Daarnaast leende de door appellante aan de orde gestelde vraag, of het perceel 14 wel doorsneden wordt door het afgekeurde perceelsgedeelte, zich bij uitstek voor bespreking tijdens een hoorzitting. Verweerder heeft ten onrechte gemeend dat er geen aanleiding bestond tot het horen van appellante.
Op grond hiervan moet het College vaststellen dat verweerder zijn besluit niet heeft voorzien van een voldoende draagkrachtige motivering, terwijl er ook sprake is van onvoldoende zorgvuldige voorbereiding.
5.4 Het voorgaande leidt het College tot de conclusie dat het bestreden besluit is genomen in strijd met de artikelen 3:2 en 7:12 van de Awb, zodat het niet in stand kan blijven.

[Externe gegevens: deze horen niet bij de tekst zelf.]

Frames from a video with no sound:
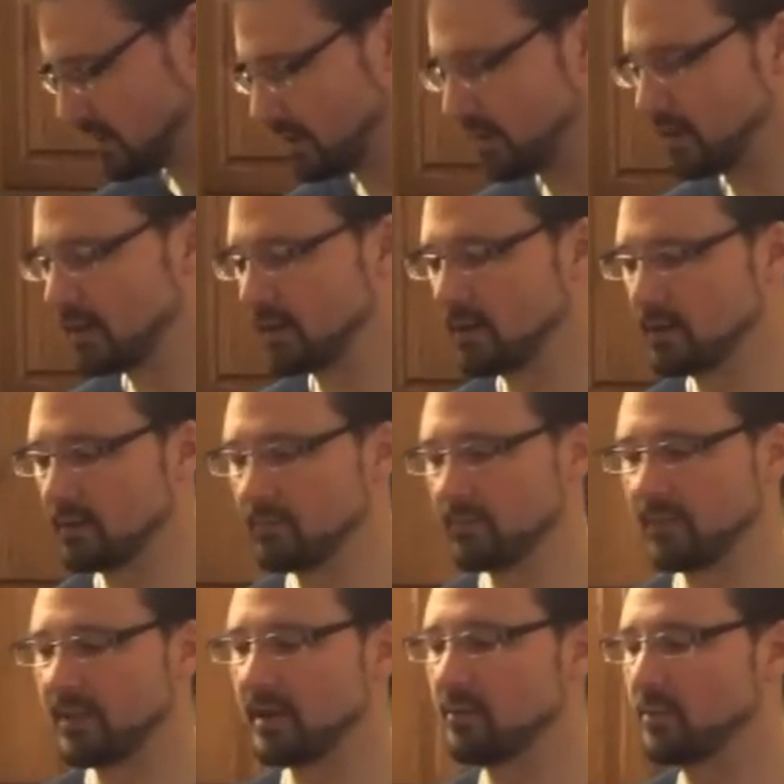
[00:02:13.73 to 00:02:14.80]

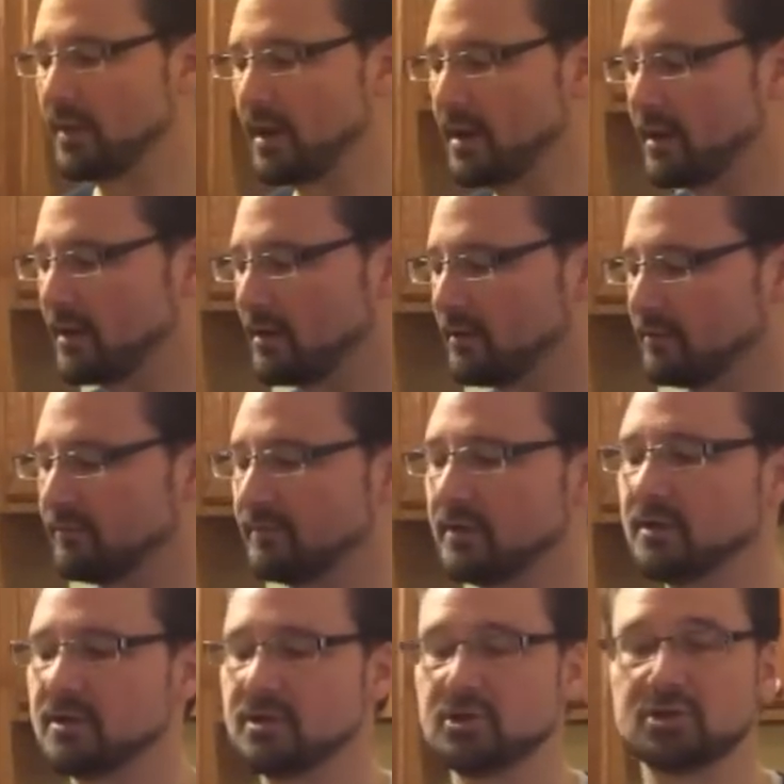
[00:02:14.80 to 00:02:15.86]
Um, then we have
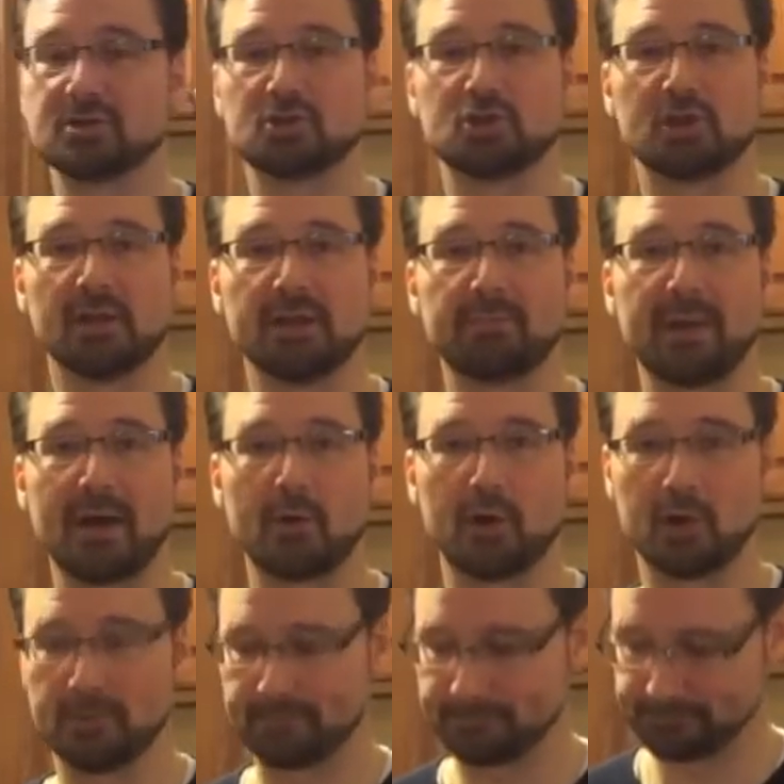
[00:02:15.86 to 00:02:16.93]
chili
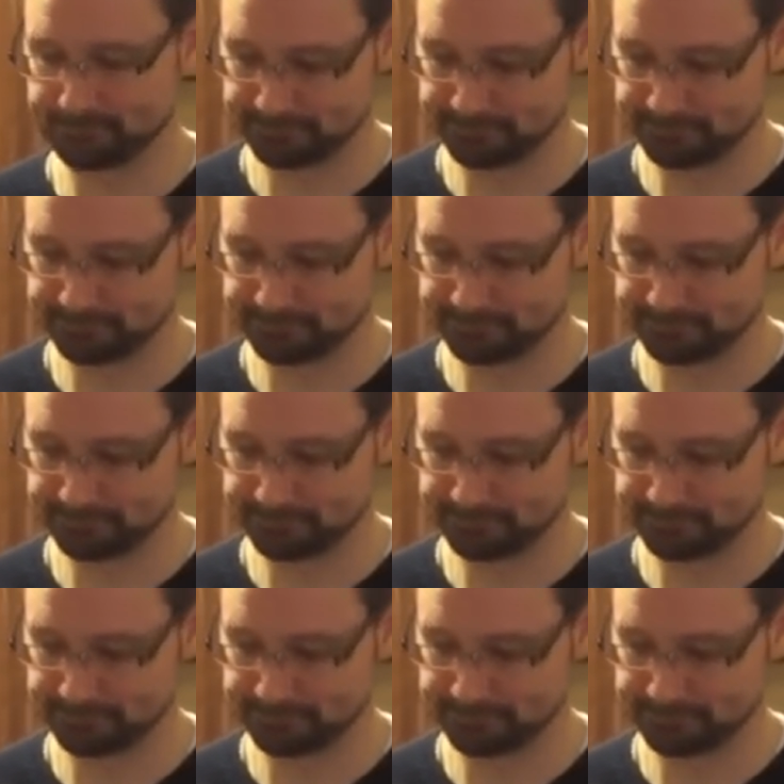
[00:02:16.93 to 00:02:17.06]
powder.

Het College zal het beroep daarom gegrond verklaren, het bestreden besluit vernietigen en verweerder opdragen om met inachtneming van deze uitspraak opnieuw te beslissen op het bezwaar van appellante.

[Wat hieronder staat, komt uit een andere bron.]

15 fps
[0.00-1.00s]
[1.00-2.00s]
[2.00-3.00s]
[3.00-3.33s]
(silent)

Het College overweegt tenslotte dat het door appellante betaalde griffierecht door verweerder dient te worden vergoed, alsmede dat er termen aanwezig zijn verweerder met toepassing van artikel 8:75 Awb te veroordelen in de proceskosten aan de zijde van appellante, zijnde de kosten van de door haar gemachtigde beroepshalve verleende rechtsbijstand. Met inachtneming van het Besluit proceskosten bestuursrecht worden deze vastgesteld op € 322.—voor het opstellen van een beroepschrift. Voor een vergoeding van de in het kader van de bezwaarprocedure gemaakte kosten ziet het College geen aanleiding.
6. De beslissing
Het College:
- verklaart het beroep gegrond;
- vernietigt het bestreden besluit;
- bepaalt dat verweerder, met inachtneming van deze uitspraak, opnieuw beslist op het bezwaar van appellante;
- bepaalt dat het door appellante betaalde griffierecht ten bedrage van € 276.—(zegge: tweehonderdzesenzeventig euro) aan
haar wordt vergoed; veroordeelt verweerder in de proceskosten aan de zijde van appellante, welke worden vastgesteld op
€ 322,-- (zegge: driehonderdtweeëntwintig euro);
- wijst de Staat aan als rechtspersoon die genoemde bedragen moet vergoeden.
Aldus gewezen door mr. F. Stuurop, in tegenwoordigheid van mr. F.W. du Marchie Sarvaas als griffier, en uitgesproken in het openbaar op 4 mei 2006.